[Stored entries]
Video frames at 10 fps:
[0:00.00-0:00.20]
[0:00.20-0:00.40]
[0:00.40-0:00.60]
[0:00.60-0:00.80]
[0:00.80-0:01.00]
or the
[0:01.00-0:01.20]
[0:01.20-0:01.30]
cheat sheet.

...

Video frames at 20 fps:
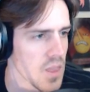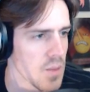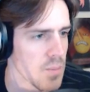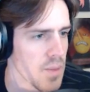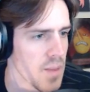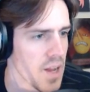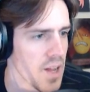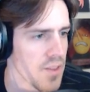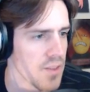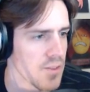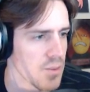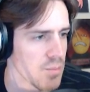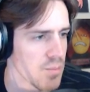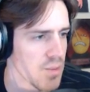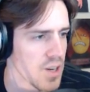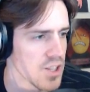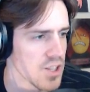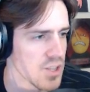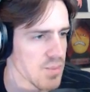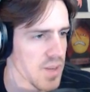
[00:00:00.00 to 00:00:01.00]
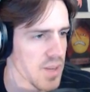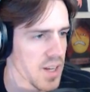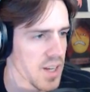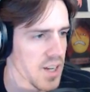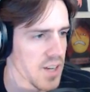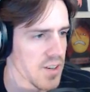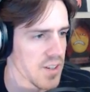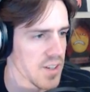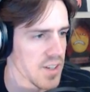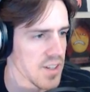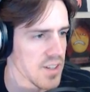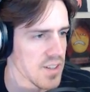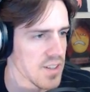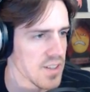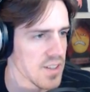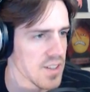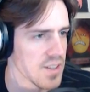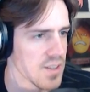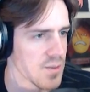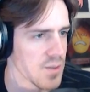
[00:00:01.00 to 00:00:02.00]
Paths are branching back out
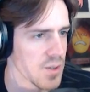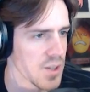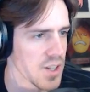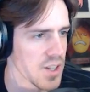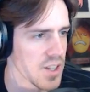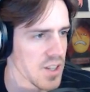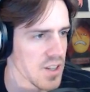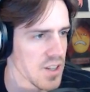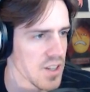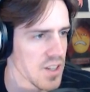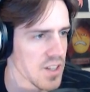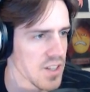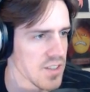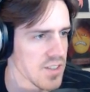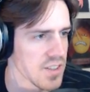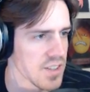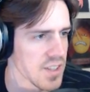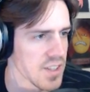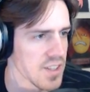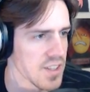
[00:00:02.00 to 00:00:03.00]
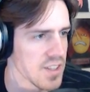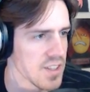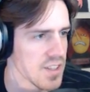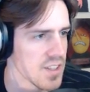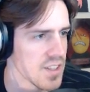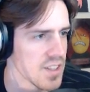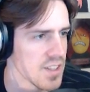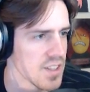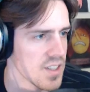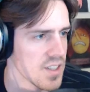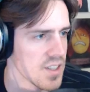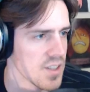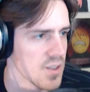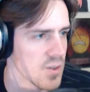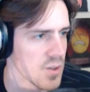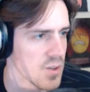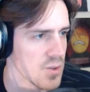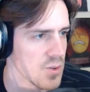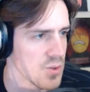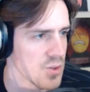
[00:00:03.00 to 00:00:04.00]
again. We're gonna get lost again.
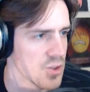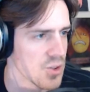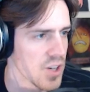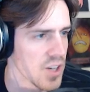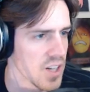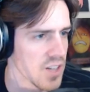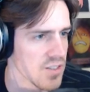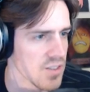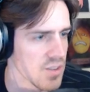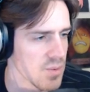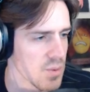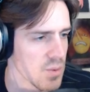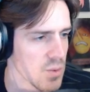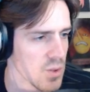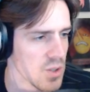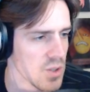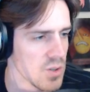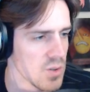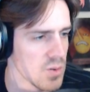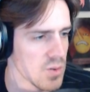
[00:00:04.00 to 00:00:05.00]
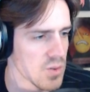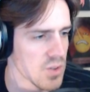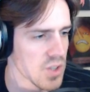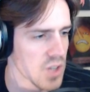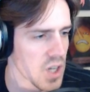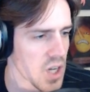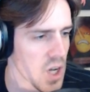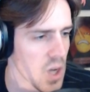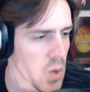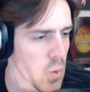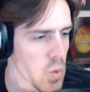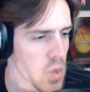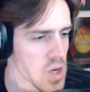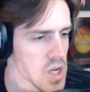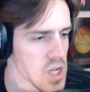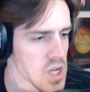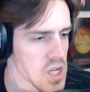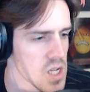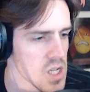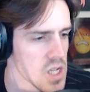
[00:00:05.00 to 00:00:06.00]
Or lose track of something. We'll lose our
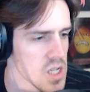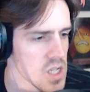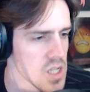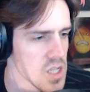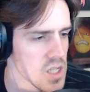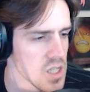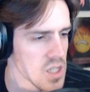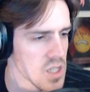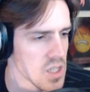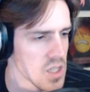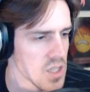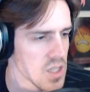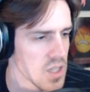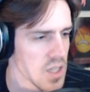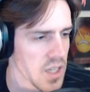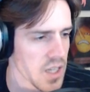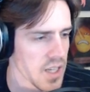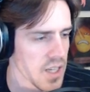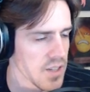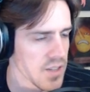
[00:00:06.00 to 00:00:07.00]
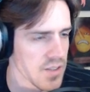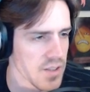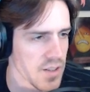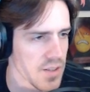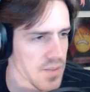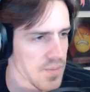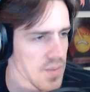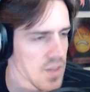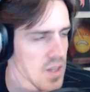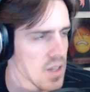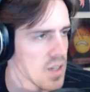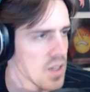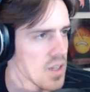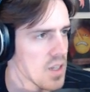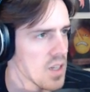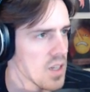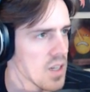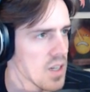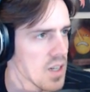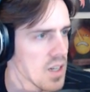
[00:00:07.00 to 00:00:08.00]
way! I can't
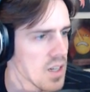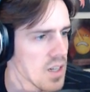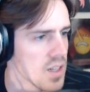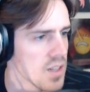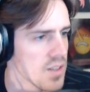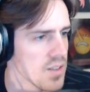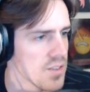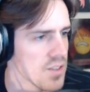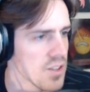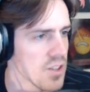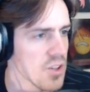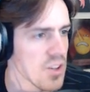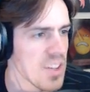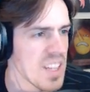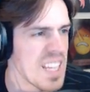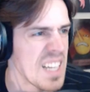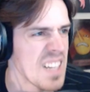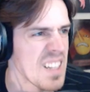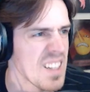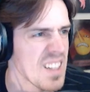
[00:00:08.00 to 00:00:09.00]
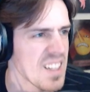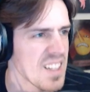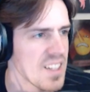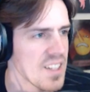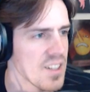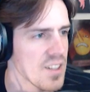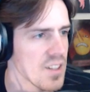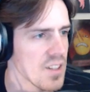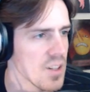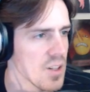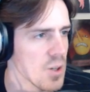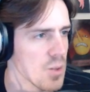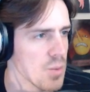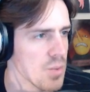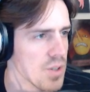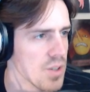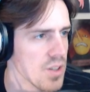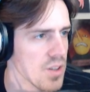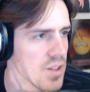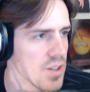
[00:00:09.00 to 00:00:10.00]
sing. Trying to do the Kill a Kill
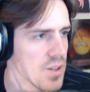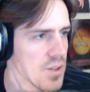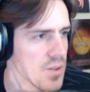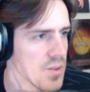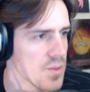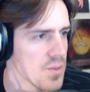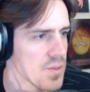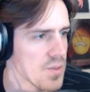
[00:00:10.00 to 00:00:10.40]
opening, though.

...

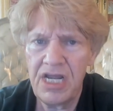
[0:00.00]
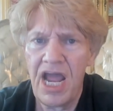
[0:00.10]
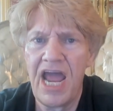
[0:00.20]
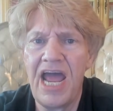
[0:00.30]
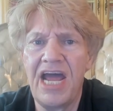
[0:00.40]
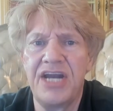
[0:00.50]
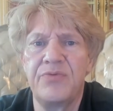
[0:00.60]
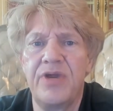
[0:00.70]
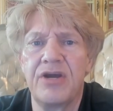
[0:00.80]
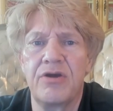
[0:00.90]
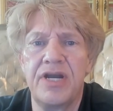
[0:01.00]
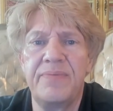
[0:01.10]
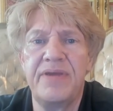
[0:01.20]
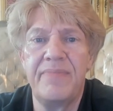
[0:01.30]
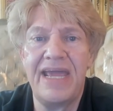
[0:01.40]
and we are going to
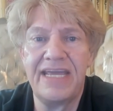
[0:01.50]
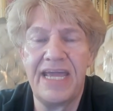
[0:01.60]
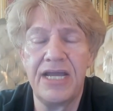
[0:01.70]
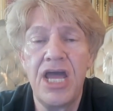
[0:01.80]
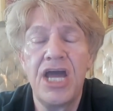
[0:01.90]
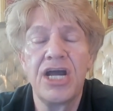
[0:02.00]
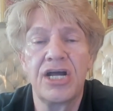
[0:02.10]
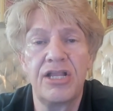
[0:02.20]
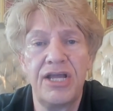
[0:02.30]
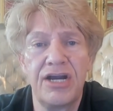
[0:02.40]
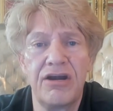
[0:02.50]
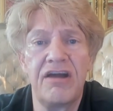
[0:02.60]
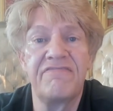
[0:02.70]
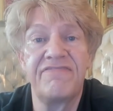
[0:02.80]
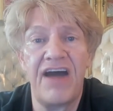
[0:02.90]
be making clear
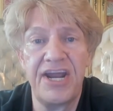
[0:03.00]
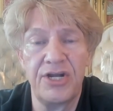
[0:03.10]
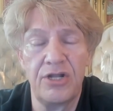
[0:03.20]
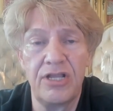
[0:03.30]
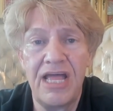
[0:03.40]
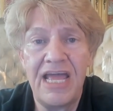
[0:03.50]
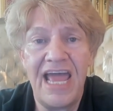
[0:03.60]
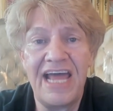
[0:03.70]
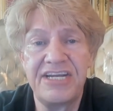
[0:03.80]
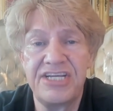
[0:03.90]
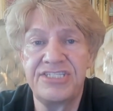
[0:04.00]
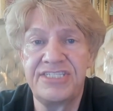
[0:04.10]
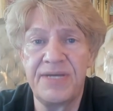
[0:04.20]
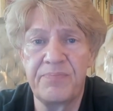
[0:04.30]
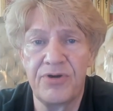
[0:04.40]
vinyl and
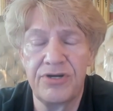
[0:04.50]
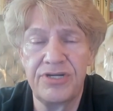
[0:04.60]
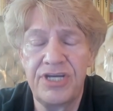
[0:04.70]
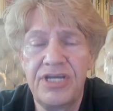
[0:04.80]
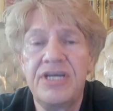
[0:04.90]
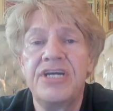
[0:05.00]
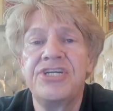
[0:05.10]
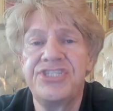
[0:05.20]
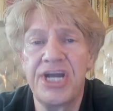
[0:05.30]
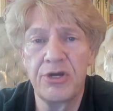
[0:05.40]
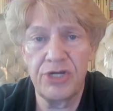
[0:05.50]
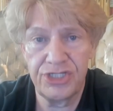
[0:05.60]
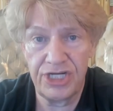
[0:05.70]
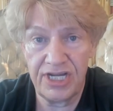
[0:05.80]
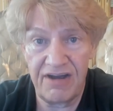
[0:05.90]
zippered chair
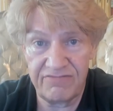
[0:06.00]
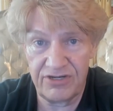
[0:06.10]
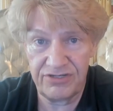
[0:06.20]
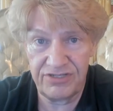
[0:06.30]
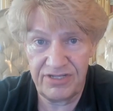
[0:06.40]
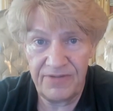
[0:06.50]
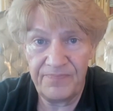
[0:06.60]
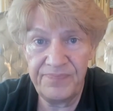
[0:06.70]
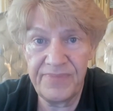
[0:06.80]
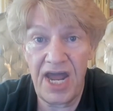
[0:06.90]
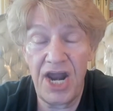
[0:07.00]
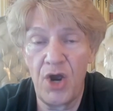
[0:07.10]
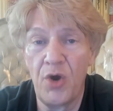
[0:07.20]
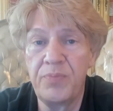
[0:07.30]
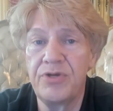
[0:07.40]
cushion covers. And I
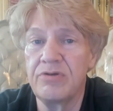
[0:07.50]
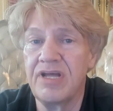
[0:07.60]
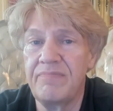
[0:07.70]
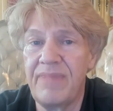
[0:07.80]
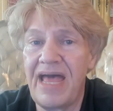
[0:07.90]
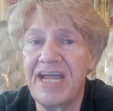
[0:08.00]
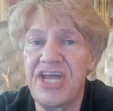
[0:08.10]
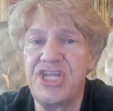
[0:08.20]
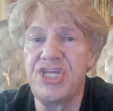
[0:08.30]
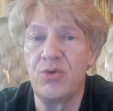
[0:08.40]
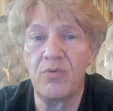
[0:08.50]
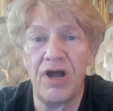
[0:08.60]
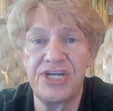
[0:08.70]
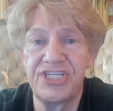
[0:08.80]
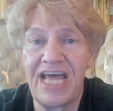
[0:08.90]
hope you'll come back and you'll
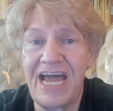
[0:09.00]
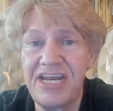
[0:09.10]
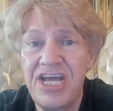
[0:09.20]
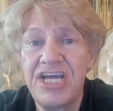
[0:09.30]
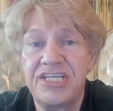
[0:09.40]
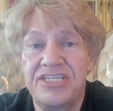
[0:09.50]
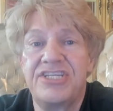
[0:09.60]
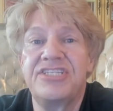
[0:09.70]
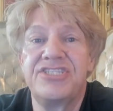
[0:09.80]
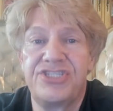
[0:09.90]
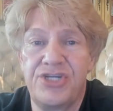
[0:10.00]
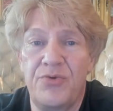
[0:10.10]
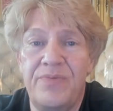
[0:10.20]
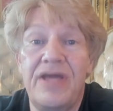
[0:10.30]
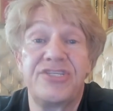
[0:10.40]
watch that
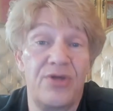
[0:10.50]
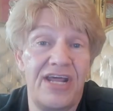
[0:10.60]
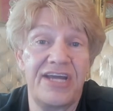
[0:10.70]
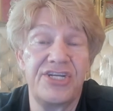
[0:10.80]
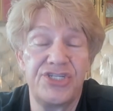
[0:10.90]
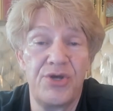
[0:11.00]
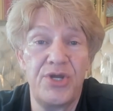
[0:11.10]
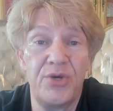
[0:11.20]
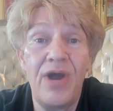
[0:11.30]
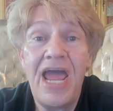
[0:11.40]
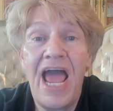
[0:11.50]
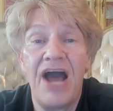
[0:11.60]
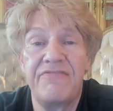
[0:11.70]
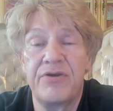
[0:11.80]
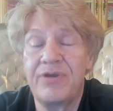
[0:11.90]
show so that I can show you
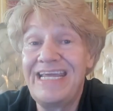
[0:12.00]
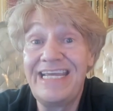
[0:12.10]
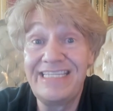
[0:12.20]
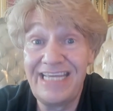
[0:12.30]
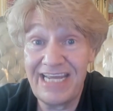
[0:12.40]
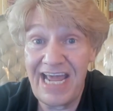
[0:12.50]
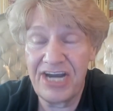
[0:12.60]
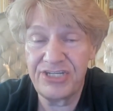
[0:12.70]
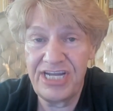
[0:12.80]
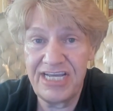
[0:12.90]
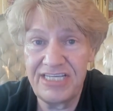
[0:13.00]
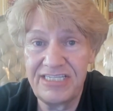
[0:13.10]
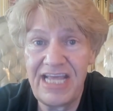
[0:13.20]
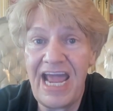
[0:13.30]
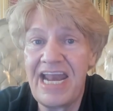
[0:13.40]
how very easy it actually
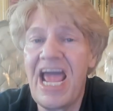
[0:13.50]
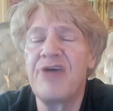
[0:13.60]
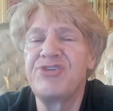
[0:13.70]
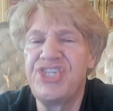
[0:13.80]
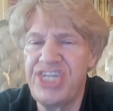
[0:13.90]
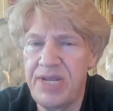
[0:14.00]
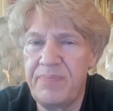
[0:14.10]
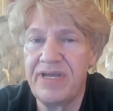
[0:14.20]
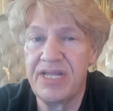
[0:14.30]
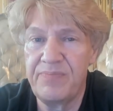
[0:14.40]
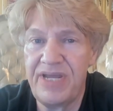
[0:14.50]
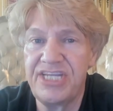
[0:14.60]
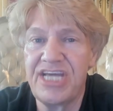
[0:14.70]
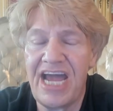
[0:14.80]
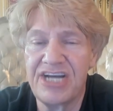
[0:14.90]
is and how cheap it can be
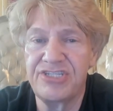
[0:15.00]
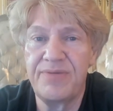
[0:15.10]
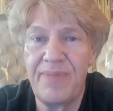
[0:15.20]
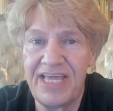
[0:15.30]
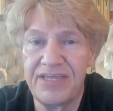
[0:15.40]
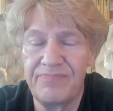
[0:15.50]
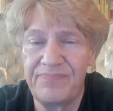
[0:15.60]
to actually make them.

[WORK INSTRUCTION] Filter the entries and keep only the lines holding "Video".

[OUTPUT BELOW]
Video frames at 10 fps:
Video frames at 20 fps:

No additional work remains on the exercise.